I'm running a generalised linear mixed model with beta family on the effect of overhead cover (proportion ∈ (0,1)) on the proportion of birds scavenging from carrion left out in nature (proportion ∈ (0,1)), with Area as random factor (factor w/ 6 levels).
> myglmm <- glmmTMB(ProportionBirdsScavenging ~ OverheadCover + (1|Area), data = df_prop_birds_eating, beta_family(link = "logit"), weights = pointWeight_scaled) > summary(myglmm) Family: beta ( logit ) Formula: ProportionBirdsScavenging ~ OverheadCover + (1 | Area) Data: df_prop_birds_eating Weights: pointWeight_scaled AIC BIC logLik deviance df.resid -5.3 0.8 6.7 -13.3 30 Random effects: Conditional model: Groups Name Variance Std.Dev. Area (Intercept) 1.198e-10 1.094e-05 Number of obs: 34, groups: Area, 6 Overdispersion parameter for beta family (): 5.17 Conditional model: Estimate Std. Error z value Pr(>|z|) (Intercept) 1.7869 0.7196 2.483 0.013017 * OverheadCover -4.7387 1.2661 -3.743 0.000182 *** --- Signif. codes: 0 ‘***’ 0.001 ‘**’ 0.01 ‘*’ 0.05 ‘.’ 0.1 ‘ ’ 1
The overdispersion parameter is 5.17. I have tried to find some information about this parameter for beta models, but I could not find much. Most of what I found was about the poisson or binomial distribution, and tests about significance e.g.

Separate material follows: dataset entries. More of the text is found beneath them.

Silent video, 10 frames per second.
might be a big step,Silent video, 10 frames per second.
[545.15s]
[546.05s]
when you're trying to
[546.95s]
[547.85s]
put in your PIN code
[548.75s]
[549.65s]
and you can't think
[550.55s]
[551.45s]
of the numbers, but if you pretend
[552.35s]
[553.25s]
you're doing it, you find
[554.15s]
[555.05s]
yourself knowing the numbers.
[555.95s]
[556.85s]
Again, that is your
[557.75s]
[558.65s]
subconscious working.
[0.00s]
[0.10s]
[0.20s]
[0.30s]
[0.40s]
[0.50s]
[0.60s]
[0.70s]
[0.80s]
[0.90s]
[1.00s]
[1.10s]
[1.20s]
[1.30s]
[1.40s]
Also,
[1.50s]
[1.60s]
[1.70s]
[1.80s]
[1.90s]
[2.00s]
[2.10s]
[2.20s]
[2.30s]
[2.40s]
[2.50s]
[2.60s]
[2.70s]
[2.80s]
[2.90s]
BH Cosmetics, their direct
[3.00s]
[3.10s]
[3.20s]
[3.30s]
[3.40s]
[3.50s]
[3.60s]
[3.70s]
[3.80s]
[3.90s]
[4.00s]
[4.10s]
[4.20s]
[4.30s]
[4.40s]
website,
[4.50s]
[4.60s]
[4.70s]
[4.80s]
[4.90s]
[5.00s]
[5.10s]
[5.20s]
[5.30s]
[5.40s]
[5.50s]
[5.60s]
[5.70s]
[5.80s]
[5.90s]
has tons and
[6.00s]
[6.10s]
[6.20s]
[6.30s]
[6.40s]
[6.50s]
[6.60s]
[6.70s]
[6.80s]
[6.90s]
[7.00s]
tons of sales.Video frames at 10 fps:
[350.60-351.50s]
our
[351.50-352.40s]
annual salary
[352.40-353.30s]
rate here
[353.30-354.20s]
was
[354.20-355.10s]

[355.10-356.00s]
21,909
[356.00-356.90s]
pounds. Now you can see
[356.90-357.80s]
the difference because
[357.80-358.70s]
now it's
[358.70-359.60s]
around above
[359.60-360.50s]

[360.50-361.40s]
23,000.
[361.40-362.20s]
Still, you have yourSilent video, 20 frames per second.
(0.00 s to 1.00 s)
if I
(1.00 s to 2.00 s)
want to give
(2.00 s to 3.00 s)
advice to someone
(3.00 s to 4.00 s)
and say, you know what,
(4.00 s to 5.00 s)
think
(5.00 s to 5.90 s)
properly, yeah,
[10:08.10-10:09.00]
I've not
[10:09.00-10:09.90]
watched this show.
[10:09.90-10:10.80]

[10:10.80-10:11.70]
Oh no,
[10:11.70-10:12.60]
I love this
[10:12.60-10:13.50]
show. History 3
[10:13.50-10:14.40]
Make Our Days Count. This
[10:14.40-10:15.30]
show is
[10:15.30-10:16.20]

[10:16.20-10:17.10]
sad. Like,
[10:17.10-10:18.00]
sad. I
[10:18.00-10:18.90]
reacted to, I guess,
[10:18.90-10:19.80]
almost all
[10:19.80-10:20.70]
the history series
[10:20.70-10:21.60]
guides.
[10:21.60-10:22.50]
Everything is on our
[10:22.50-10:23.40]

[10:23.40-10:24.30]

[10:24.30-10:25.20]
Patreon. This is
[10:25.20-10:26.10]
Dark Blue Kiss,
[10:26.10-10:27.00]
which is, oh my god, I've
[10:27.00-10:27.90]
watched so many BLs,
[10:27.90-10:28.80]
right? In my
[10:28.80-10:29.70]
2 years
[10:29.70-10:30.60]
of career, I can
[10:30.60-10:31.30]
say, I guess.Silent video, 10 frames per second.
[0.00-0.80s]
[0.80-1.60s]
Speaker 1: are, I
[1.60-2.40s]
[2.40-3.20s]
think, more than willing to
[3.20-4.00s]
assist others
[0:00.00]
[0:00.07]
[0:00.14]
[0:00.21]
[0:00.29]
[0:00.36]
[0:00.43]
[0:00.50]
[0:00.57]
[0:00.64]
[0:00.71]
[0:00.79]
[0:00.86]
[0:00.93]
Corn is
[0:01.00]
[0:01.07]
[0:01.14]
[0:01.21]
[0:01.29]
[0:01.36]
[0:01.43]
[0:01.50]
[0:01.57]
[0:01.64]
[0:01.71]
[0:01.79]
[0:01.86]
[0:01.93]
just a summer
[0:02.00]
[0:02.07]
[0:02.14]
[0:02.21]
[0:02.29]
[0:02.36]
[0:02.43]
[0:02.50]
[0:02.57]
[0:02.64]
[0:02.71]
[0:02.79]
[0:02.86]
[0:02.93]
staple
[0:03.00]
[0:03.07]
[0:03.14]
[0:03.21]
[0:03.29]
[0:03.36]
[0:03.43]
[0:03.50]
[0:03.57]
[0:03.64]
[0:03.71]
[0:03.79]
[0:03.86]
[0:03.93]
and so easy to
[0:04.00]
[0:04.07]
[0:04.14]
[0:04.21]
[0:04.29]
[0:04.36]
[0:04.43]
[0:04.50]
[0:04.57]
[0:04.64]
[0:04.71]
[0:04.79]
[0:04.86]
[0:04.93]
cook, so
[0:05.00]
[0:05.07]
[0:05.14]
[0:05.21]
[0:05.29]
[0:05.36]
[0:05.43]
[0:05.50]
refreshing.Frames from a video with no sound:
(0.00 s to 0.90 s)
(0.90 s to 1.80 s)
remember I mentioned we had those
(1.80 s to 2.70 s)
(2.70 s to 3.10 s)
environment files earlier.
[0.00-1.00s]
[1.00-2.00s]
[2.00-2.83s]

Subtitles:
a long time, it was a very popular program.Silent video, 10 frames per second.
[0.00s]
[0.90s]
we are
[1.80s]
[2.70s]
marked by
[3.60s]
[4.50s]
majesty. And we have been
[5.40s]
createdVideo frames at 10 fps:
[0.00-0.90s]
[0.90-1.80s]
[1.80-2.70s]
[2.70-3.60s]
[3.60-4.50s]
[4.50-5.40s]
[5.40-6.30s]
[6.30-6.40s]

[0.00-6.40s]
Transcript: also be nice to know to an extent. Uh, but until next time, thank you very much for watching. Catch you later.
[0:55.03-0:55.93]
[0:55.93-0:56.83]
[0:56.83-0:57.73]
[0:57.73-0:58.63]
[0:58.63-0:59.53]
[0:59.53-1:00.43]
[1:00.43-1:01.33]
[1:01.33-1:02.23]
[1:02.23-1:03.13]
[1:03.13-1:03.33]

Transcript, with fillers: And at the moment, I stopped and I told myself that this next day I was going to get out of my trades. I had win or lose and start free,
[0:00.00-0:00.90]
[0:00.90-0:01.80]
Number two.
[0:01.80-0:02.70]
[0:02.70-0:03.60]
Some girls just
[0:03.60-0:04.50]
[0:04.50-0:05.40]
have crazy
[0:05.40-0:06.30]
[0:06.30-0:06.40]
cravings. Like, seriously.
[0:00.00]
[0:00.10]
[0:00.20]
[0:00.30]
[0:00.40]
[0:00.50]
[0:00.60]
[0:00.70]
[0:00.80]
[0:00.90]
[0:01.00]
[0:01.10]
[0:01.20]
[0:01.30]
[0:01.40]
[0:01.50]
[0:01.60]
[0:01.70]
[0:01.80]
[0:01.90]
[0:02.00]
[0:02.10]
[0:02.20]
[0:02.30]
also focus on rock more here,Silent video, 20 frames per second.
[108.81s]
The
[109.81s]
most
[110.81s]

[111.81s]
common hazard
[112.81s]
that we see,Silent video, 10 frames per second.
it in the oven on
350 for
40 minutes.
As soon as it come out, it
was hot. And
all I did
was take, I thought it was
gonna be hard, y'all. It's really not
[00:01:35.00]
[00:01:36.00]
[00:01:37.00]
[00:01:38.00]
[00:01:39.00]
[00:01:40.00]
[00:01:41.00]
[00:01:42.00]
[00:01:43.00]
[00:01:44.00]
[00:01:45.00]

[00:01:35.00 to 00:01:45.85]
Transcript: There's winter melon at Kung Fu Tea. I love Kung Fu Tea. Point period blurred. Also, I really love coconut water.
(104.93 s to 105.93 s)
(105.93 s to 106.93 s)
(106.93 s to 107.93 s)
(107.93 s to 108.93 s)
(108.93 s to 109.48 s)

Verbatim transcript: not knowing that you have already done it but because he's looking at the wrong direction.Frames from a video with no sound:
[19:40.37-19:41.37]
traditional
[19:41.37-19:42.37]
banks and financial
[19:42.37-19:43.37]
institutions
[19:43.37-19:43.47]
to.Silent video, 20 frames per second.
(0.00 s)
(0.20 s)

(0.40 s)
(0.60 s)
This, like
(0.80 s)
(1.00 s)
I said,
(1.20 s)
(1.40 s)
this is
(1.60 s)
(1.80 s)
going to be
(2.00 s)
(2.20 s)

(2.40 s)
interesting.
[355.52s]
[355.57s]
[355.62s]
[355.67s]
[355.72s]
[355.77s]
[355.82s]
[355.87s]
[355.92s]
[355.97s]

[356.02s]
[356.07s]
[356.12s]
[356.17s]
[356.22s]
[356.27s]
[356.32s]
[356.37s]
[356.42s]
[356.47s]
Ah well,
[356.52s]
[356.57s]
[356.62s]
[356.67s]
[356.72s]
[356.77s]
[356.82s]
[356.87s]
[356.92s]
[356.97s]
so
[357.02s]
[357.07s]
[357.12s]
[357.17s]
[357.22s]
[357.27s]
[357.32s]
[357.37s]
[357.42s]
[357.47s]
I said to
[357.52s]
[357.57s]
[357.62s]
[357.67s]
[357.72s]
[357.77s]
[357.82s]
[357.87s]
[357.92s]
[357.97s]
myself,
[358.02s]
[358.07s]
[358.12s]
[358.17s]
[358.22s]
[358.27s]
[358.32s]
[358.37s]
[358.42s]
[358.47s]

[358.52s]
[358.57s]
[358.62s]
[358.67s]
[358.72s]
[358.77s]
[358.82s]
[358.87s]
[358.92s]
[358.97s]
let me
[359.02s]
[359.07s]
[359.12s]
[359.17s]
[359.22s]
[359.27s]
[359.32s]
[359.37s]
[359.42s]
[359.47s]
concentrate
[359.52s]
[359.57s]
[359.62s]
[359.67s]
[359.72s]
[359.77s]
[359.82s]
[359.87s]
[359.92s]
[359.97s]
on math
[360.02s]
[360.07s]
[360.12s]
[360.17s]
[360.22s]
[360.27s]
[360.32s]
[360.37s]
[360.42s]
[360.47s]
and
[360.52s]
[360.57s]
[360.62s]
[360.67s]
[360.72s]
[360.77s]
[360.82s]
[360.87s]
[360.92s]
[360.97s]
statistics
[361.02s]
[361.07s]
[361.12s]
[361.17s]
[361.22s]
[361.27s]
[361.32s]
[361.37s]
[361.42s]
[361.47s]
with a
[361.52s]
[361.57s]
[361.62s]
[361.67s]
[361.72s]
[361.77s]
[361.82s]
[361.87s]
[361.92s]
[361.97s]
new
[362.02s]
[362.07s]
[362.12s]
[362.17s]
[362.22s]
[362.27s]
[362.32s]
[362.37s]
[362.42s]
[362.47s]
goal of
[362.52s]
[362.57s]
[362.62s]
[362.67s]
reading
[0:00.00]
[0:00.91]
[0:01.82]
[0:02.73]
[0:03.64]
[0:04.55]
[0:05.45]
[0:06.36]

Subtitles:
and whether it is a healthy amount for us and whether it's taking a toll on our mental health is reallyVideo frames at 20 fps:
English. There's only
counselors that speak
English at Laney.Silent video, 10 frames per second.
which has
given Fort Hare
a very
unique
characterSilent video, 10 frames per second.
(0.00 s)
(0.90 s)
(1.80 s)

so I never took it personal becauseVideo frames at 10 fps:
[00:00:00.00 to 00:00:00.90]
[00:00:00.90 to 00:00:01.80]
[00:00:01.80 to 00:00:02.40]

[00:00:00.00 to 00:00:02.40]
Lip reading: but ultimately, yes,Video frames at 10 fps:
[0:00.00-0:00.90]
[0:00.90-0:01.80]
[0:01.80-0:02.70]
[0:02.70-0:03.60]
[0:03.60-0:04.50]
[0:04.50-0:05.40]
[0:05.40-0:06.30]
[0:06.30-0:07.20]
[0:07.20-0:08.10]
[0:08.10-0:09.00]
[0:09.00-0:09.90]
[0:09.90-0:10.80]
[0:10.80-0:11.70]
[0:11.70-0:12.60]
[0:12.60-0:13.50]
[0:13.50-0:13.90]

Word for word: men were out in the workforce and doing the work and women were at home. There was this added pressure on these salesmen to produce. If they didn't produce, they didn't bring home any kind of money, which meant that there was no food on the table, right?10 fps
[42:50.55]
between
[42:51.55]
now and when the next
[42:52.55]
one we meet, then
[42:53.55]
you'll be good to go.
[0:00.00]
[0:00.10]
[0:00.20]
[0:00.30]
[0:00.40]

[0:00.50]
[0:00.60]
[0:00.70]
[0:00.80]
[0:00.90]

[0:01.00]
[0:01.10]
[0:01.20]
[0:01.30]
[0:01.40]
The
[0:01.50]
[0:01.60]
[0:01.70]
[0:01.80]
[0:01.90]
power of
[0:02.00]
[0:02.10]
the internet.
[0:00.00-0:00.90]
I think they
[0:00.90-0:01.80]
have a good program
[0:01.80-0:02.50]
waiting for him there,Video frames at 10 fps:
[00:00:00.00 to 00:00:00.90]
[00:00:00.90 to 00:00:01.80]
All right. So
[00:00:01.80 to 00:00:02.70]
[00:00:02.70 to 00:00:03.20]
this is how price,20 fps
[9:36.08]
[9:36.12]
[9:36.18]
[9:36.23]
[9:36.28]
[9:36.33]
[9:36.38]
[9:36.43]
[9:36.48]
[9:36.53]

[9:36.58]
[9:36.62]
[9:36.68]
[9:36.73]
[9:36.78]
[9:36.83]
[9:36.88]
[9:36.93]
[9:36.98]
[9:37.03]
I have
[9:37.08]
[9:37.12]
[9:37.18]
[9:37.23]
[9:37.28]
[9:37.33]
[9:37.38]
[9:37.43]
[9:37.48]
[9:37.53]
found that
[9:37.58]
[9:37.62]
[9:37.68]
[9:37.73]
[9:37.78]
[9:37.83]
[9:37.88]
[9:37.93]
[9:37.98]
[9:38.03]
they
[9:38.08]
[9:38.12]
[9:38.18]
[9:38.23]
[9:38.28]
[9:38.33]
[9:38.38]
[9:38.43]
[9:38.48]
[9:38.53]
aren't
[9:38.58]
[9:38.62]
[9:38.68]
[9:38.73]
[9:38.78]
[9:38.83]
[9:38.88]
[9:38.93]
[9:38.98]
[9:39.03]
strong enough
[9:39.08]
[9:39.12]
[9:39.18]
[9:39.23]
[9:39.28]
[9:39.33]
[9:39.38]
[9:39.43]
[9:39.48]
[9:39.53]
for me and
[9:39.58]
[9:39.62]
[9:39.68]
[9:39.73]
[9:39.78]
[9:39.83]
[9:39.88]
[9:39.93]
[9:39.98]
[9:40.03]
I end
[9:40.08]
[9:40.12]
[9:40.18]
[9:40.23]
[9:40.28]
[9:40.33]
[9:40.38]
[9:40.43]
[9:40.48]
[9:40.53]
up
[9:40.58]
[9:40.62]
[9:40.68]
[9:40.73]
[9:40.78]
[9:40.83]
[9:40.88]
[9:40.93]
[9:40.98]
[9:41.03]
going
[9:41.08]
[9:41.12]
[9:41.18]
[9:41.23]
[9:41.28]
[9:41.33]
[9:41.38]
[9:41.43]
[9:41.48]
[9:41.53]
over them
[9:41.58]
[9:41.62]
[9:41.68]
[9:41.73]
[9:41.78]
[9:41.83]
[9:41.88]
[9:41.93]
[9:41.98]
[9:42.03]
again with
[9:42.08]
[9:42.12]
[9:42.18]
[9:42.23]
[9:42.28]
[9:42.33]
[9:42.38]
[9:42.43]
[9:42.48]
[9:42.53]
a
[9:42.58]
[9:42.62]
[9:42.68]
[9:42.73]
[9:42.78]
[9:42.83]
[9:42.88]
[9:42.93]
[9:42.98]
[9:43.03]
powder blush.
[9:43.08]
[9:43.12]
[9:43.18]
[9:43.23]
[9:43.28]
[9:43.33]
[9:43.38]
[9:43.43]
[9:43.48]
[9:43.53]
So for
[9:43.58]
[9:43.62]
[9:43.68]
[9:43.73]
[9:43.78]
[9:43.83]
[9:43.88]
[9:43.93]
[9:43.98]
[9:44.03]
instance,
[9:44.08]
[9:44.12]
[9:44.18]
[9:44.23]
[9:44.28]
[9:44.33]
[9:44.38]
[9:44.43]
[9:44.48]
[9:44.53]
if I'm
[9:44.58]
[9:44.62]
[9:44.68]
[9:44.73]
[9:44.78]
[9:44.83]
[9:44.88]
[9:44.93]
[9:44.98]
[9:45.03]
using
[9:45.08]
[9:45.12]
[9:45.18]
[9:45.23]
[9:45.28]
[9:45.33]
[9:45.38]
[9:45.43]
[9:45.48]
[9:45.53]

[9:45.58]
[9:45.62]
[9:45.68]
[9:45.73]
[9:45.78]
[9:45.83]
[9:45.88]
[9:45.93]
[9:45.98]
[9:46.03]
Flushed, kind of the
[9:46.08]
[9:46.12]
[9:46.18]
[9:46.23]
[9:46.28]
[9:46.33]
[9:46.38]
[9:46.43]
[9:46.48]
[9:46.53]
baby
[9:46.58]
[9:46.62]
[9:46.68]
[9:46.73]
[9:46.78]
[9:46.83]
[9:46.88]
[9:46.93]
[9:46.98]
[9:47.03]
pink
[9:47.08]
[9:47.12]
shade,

AER::dispersiontest only test for Poisson GLMs. My question is whether this overdispersion parameter value of 5.17 is too high? Does this mean that the model assumptions are not met and the output can not be trusted? If so, is there a way of fixing this, so that my model yields reliable results?
About overdispersion in Poisson models I frequently read that adding a dispersion parameter would 'fix' the overdispersion, but in the beta model I am using there already is a dispersion parameter. Can somebody elaborate on this?